Ignoring every picture, transcribe the data in full as it stands.

===== The input =====

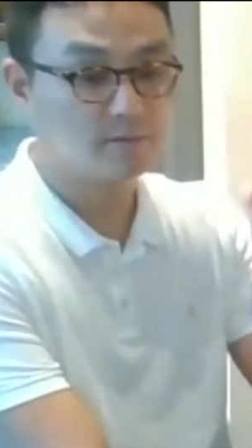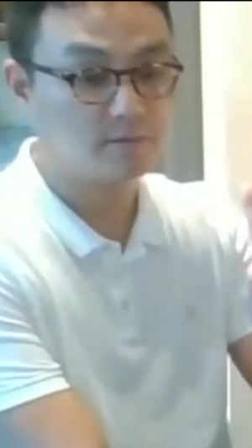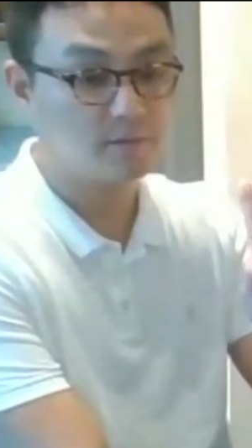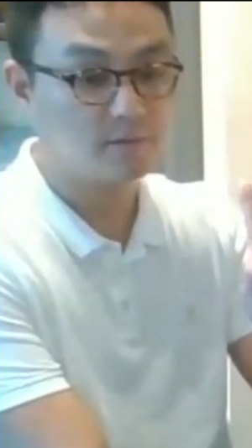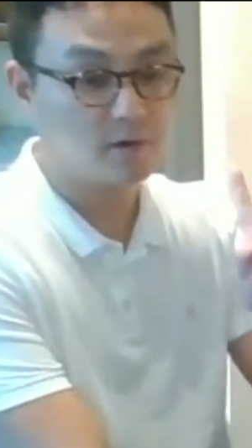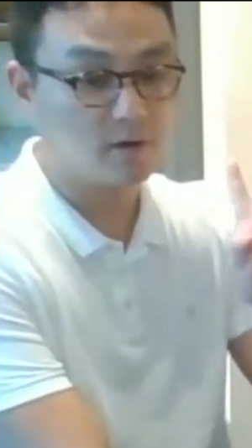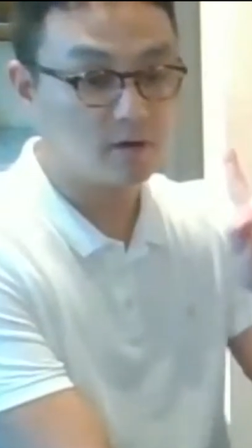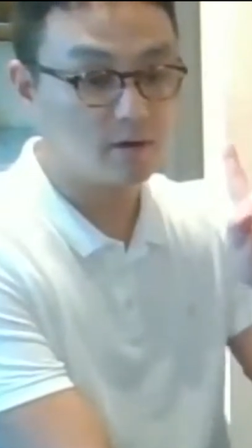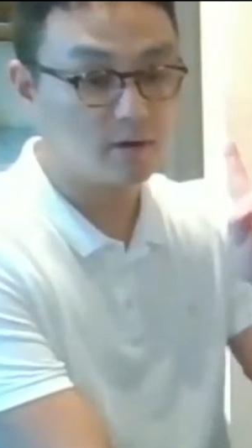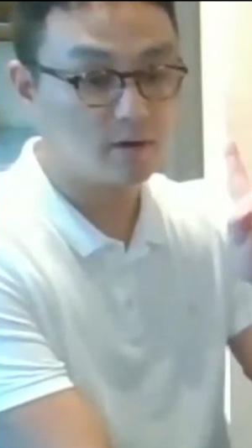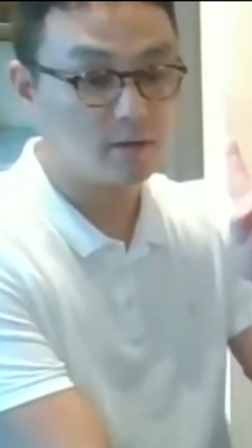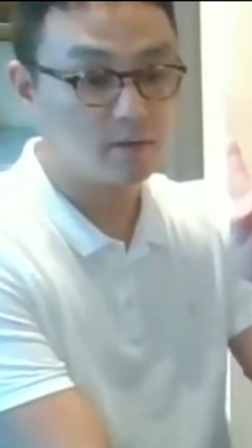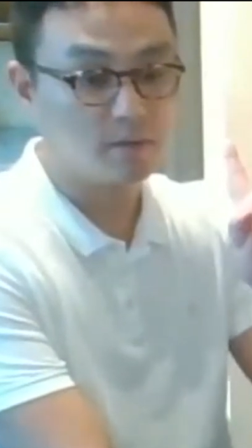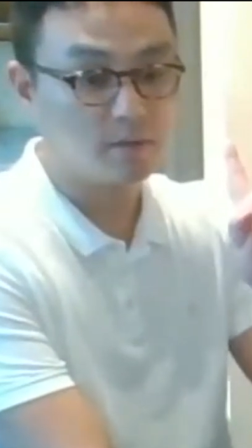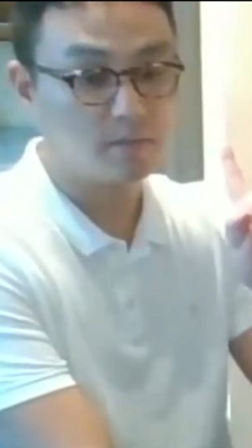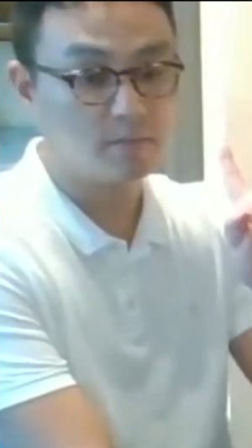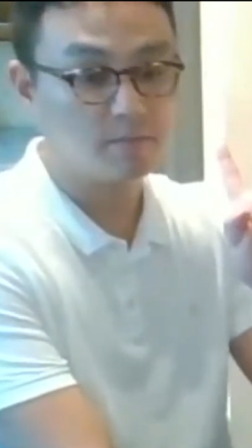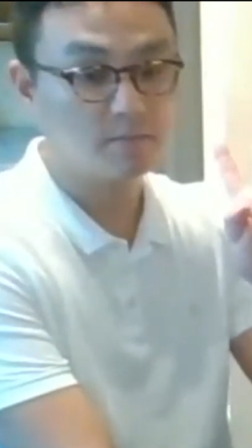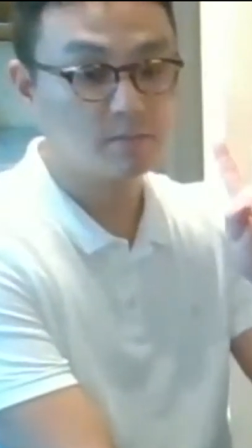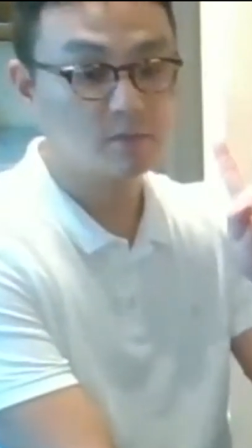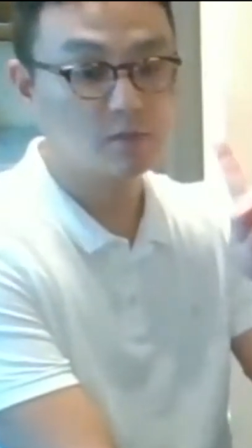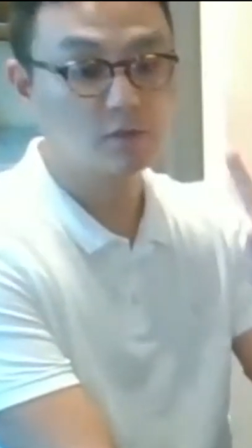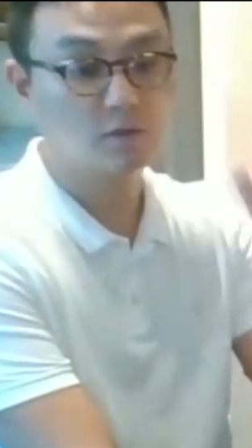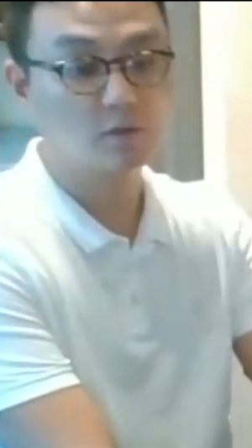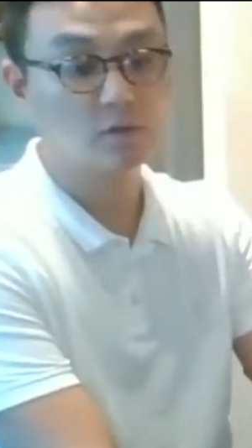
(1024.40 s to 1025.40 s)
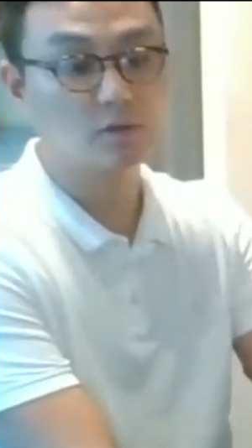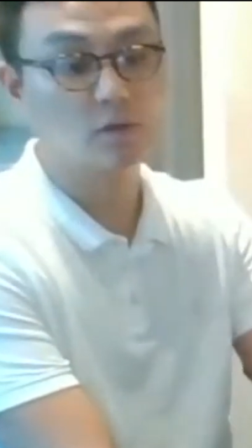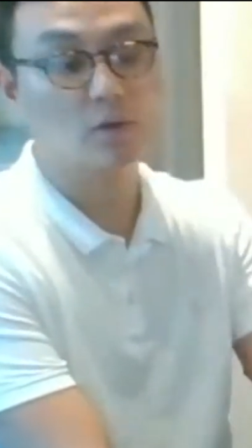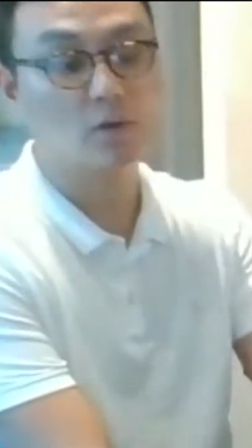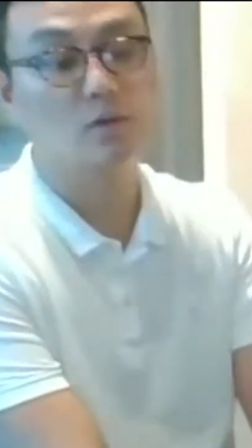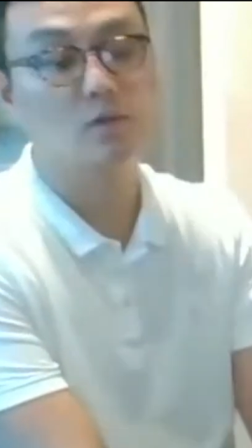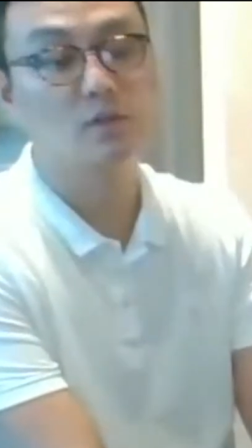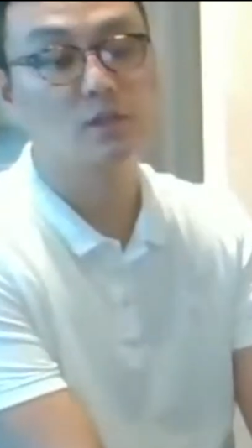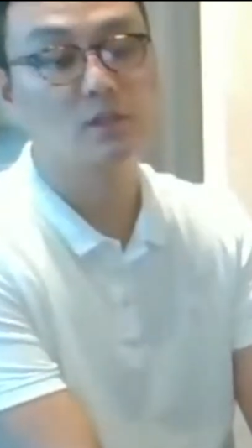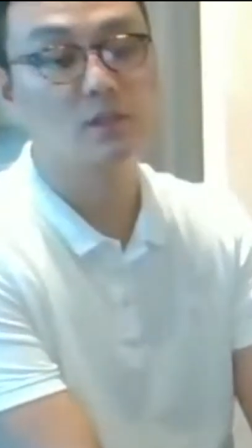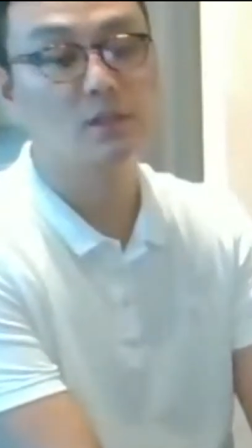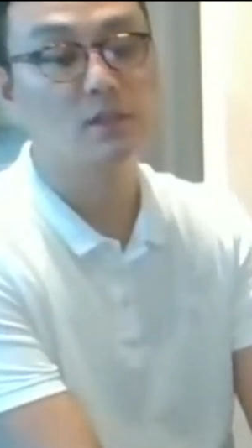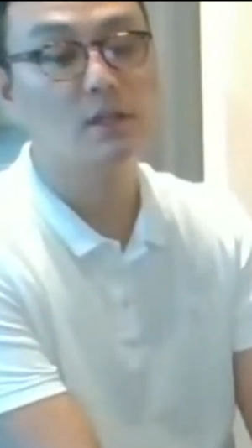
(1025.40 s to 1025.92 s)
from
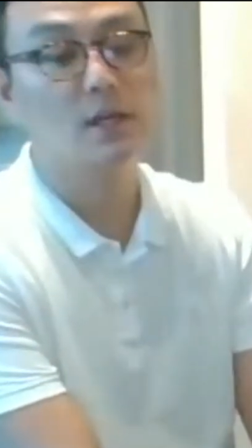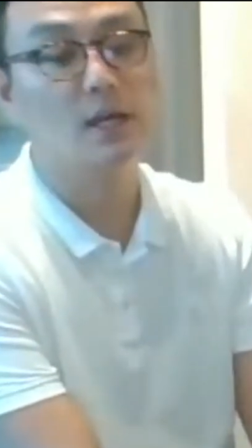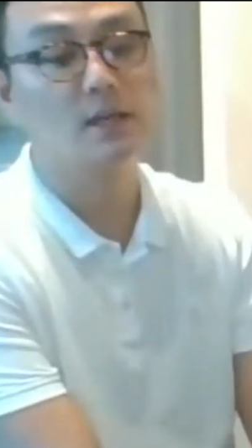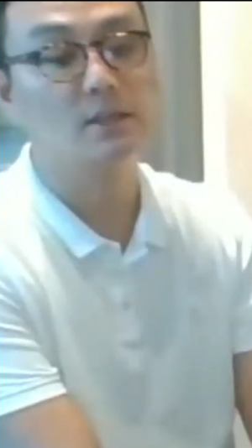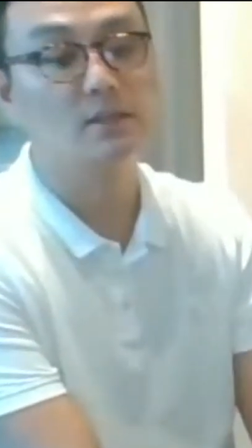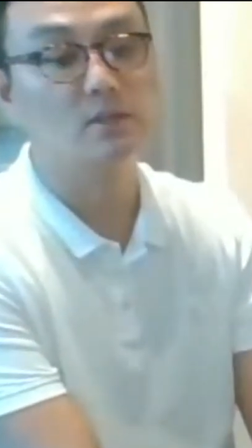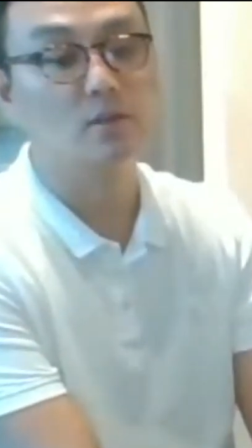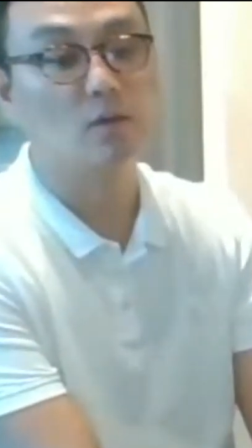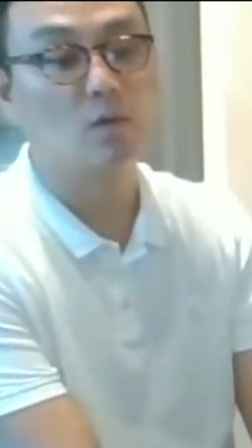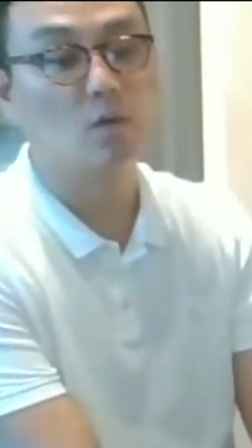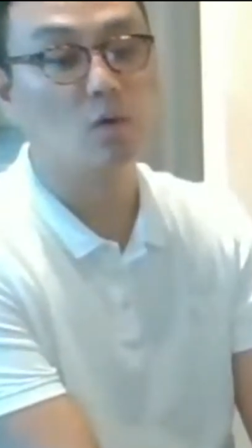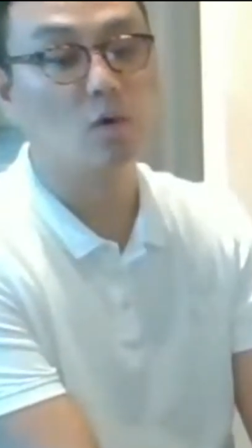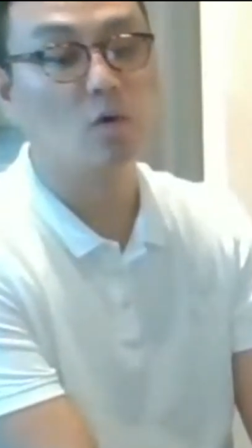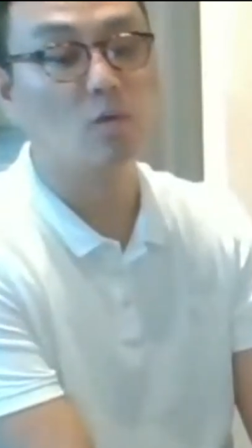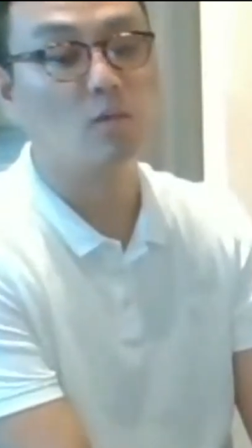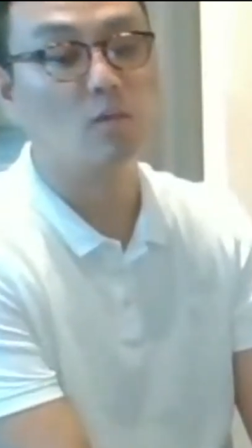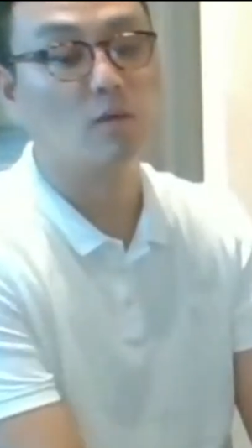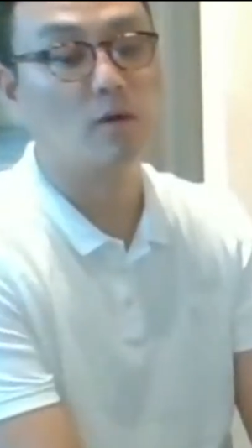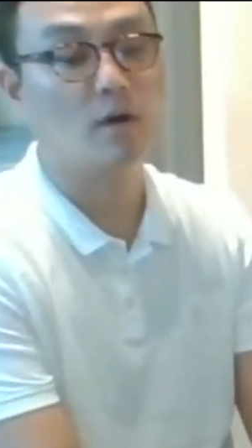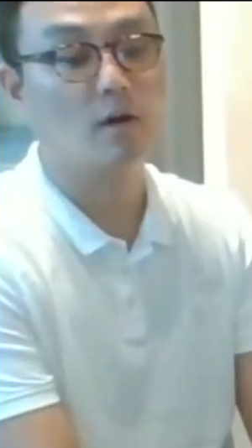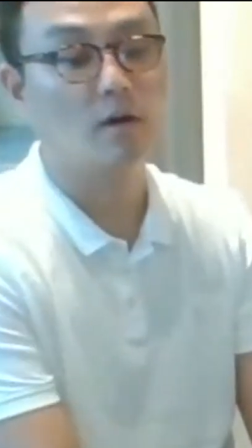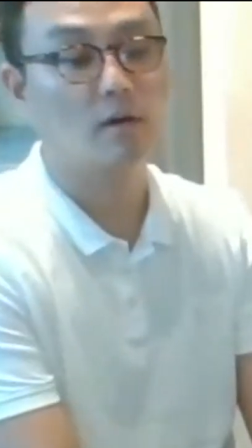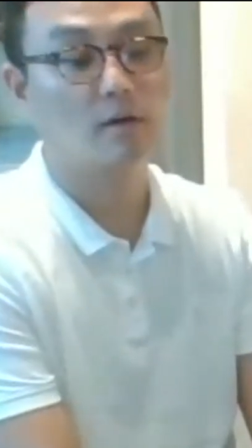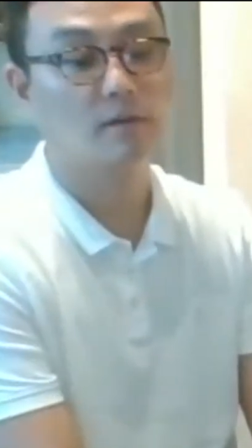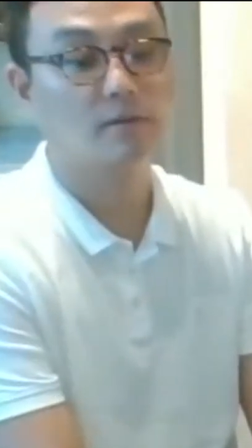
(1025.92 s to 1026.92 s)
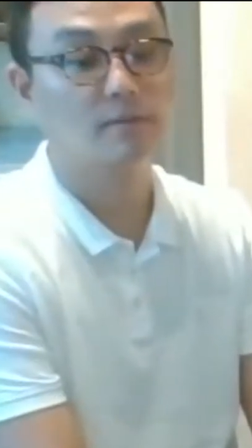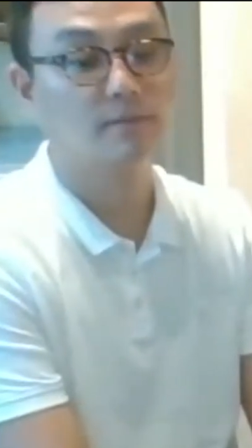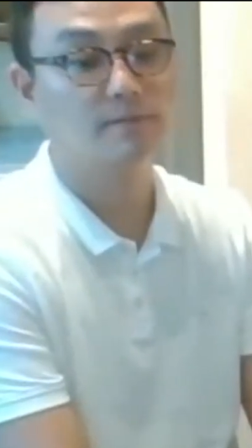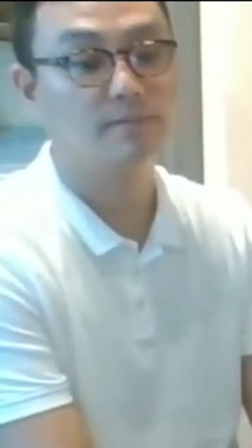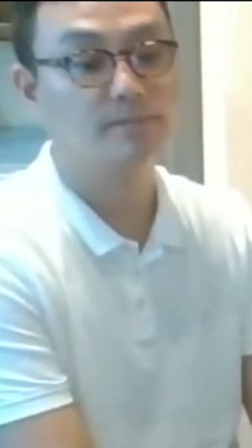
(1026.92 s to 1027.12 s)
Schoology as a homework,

=====

Task solution —
(1024.40 s to 1025.40 s)
(1025.40 s to 1025.92 s)
from
(1025.92 s to 1026.92 s)
(1026.92 s to 1027.12 s)
Schoology as a homework,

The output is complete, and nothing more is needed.